**What the task asks**
In your copy of the listing below, reproduce each word exactly and include no pictures.

**Given data**
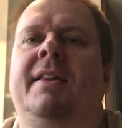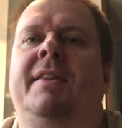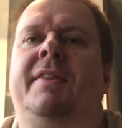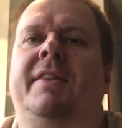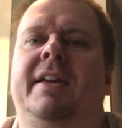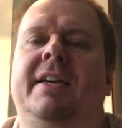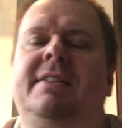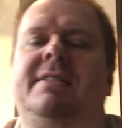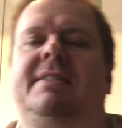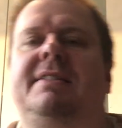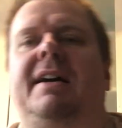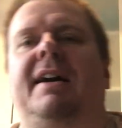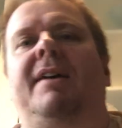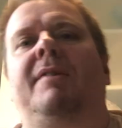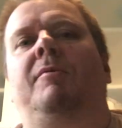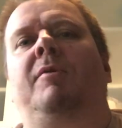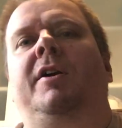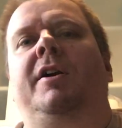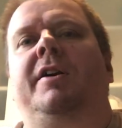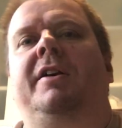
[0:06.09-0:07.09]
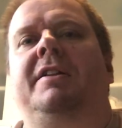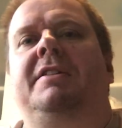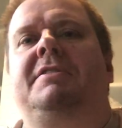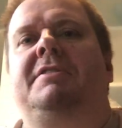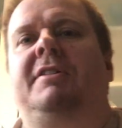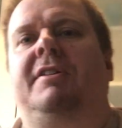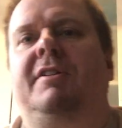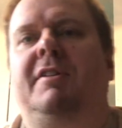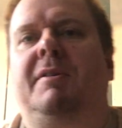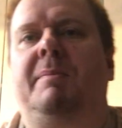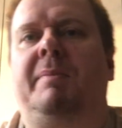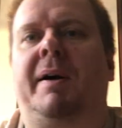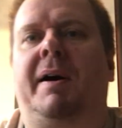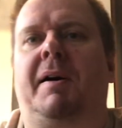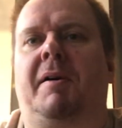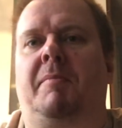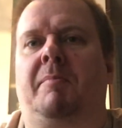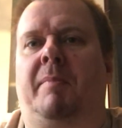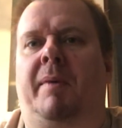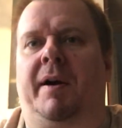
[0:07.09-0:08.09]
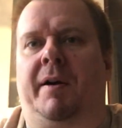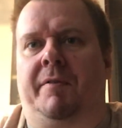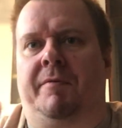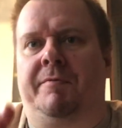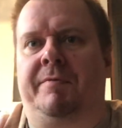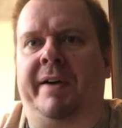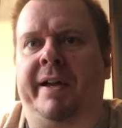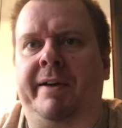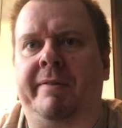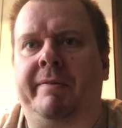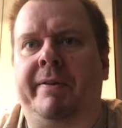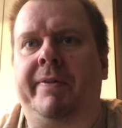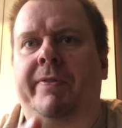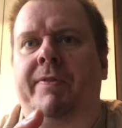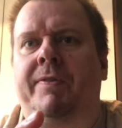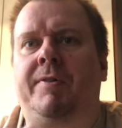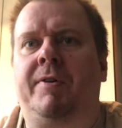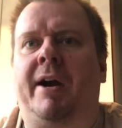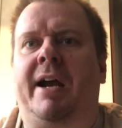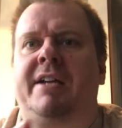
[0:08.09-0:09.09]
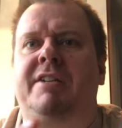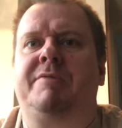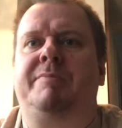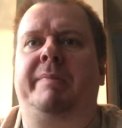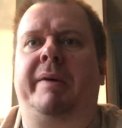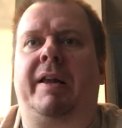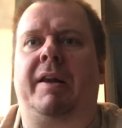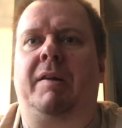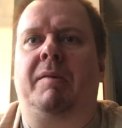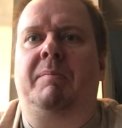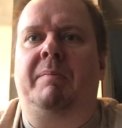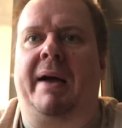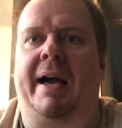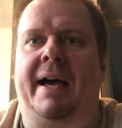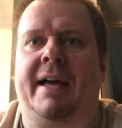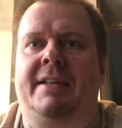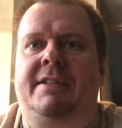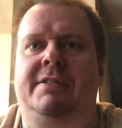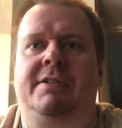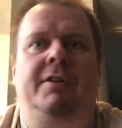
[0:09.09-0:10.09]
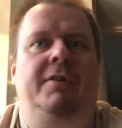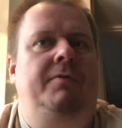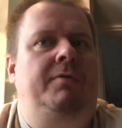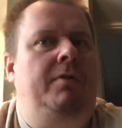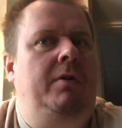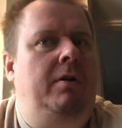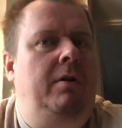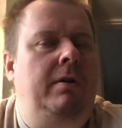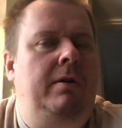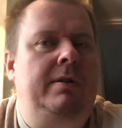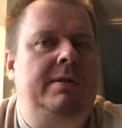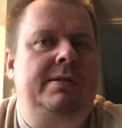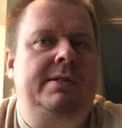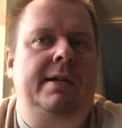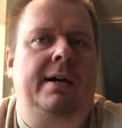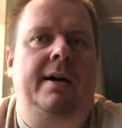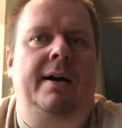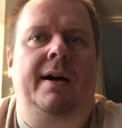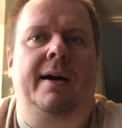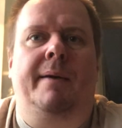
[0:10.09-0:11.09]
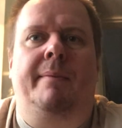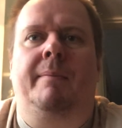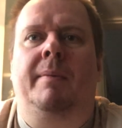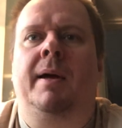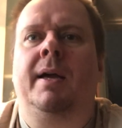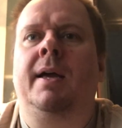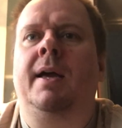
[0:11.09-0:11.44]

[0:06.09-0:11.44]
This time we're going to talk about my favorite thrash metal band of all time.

**The completed task**
[0:06.09-0:07.09]
[0:07.09-0:08.09]
[0:08.09-0:09.09]
[0:09.09-0:10.09]
[0:10.09-0:11.09]
[0:11.09-0:11.44]

[0:06.09-0:11.44]
This time we're going to talk about my favorite thrash metal band of all time.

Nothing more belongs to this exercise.